Docker (Recommended)

# Clone and configure
git clone https://github.com/se4ai2526-uniba/Hopcroft.git
cd Hopcroft
cp .env.example .env
# Edit .env with your DagsHub credentials

# Start services
docker compose -f docker/docker-compose.yml up -d --build

Access (Local):

🌐 API Docs: http://localhost:8080/docs
🖥️ GUI: http://localhost:8501
❤️ Health: http://localhost:8080/health

Local Development

# Setup environment
python -m venv venv && source venv/bin/activate  # or venv\Scripts\activate on Windows
pip install -r requirements.txt && pip install -e .

# Start API
make api-dev

# Start GUI (new terminal)
streamlit run hopcroft_skill_classification_tool_competition/streamlit_app.py

Project Structure

├── hopcroft_skill_classification_tool_competition/
│   ├── main.py              # FastAPI application
│   ├── streamlit_app.py     # Streamlit GUI
│   ├── features.py          # Feature engineering
│   ├── modeling/            # Training & prediction
│   └── config.py            # Configuration
├── data/                    # DVC-tracked datasets
├── models/                  # DVC-tracked models
├── tests/                   # Pytest test suites
├── monitoring/              # Prometheus, Grafana, Locust
├── docker/                  # Docker configurations
├── docs/                    # Documentation
└── .github/workflows/       # CI/CD pipelines

API Endpoints

Method	Endpoint	Description
`POST`	`/predict`	Classify single issue
`POST`	`/predict/batch`	Batch classification
`GET`	`/predictions`	List recent predictions
`GET`	`/predictions/{id}`	Get by MLflow run ID
`GET`	`/health`	Health check
`GET`	`/metrics`	Prometheus metrics

Example:

curl -X POST "http://localhost:8080/predict" \
  -H "Content-Type: application/json" \
  -d '{"issue_text": "Fix OAuth2 authentication bug"}'

Live Deployment

API: https://dacrow13-hopcroft-skill-classification.hf.space/docs
GUI: https://dacrow13-hopcroft-skill-classification.hf.space
MLflow: https://dagshub.com/se4ai2526-uniba/Hopcroft/experiments
Prometheus: https://dacrow13-hopcroft-skill-classification.hf.space/prometheus/
Grafana: https://dacrow13-hopcroft-skill-classification.hf.space/grafana/
Betterstack: Alerting configured.

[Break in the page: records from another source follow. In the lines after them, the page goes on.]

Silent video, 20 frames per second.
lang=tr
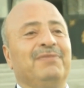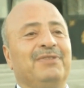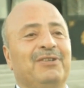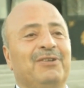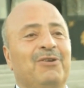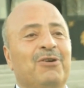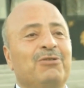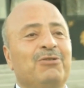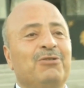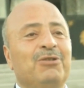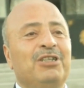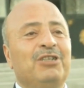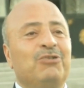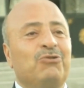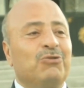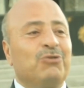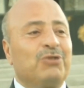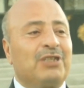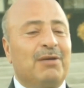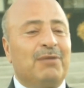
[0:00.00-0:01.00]
O günü hiç
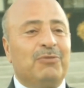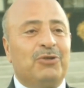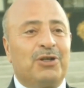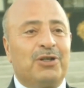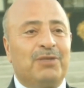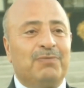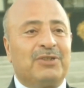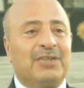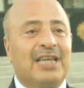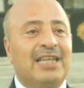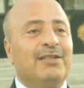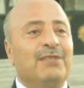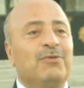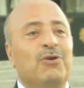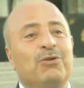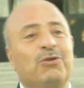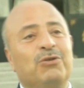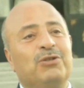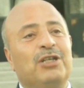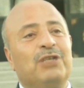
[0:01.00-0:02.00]
unutamıyorum. Kendimi
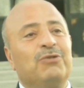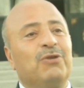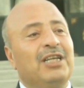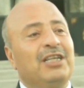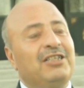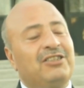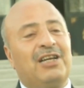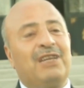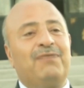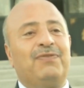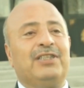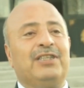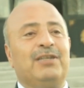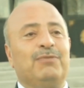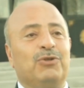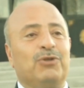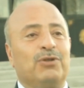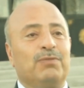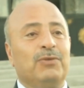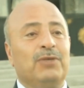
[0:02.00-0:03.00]
o günden dolayı hiç
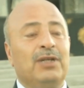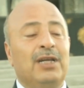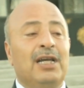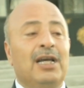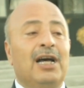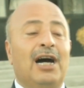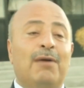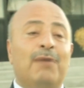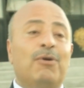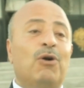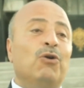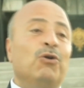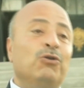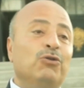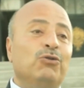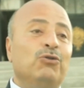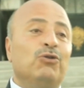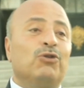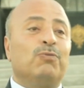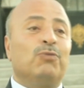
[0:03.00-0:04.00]
affedemiyorum. Ama o
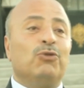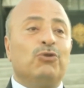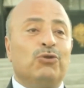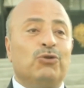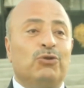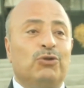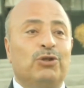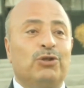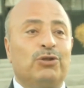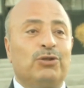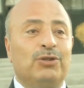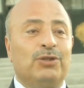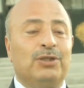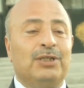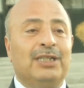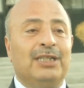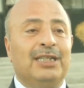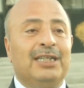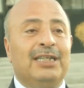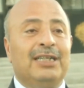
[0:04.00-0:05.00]
gündür bugündür
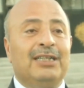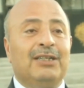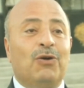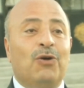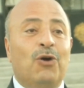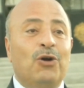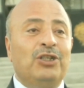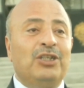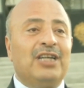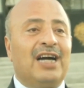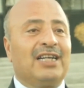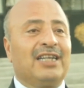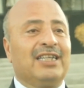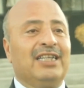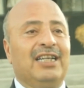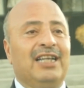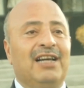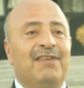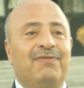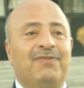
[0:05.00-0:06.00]
ön
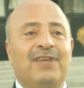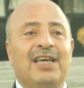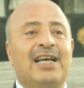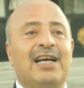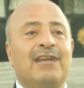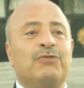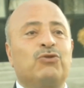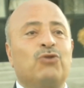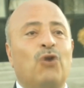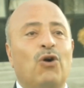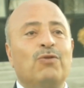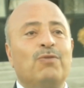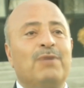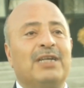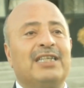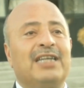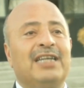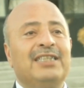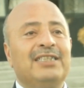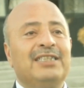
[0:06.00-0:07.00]
yargıyla veya
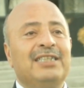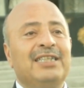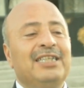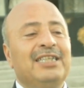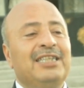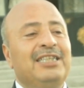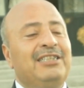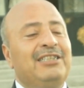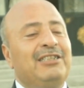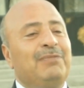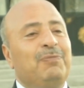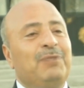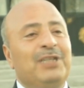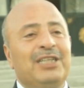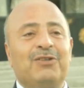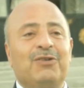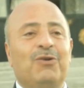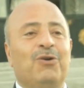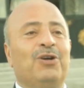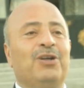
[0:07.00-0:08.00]
sormadan
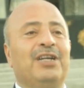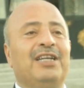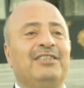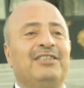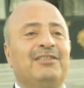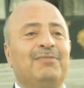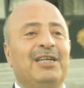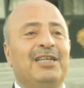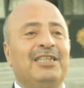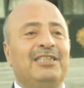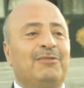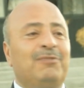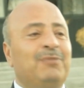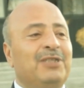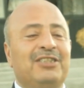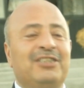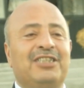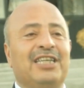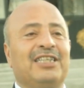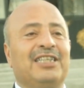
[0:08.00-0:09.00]
hiçbir öğrencime
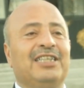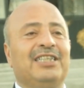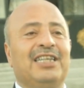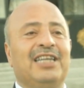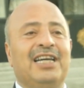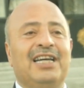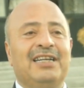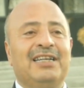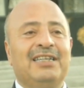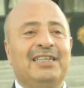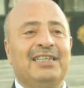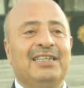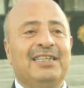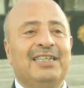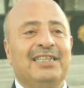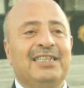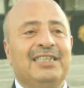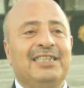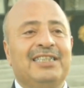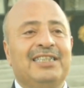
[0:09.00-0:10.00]
hiçbir şekilde
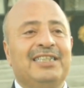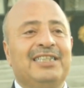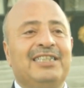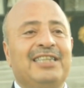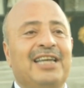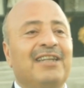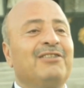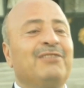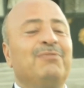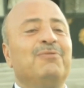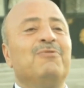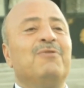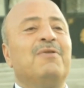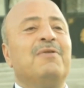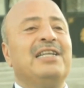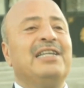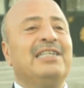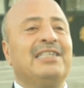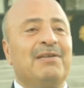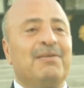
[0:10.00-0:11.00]
e, yanlış bir
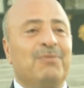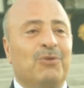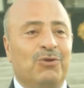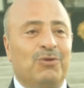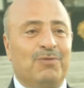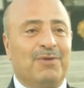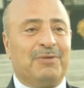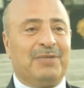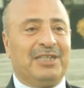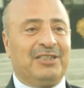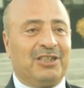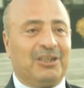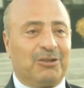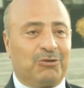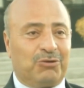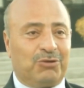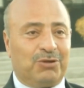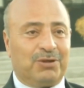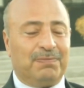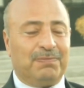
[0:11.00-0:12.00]
muamelede bulunmamaya
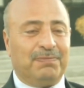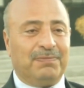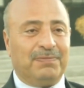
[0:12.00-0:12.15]
çalışıyorum.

Alert System Evidence

Development

# Run tests
make test-all              # All tests
make test-behavioral       # ML behavioral tests
make validate-deepchecks   # Data validation

# Lint & format
make lint                  # Check code style
make format                # Auto-fix issues

# Training
make train-baseline-tfidf  # Train baseline model

License

This project was developed as part of the SE4AI 2025-26 course at the University of Bari.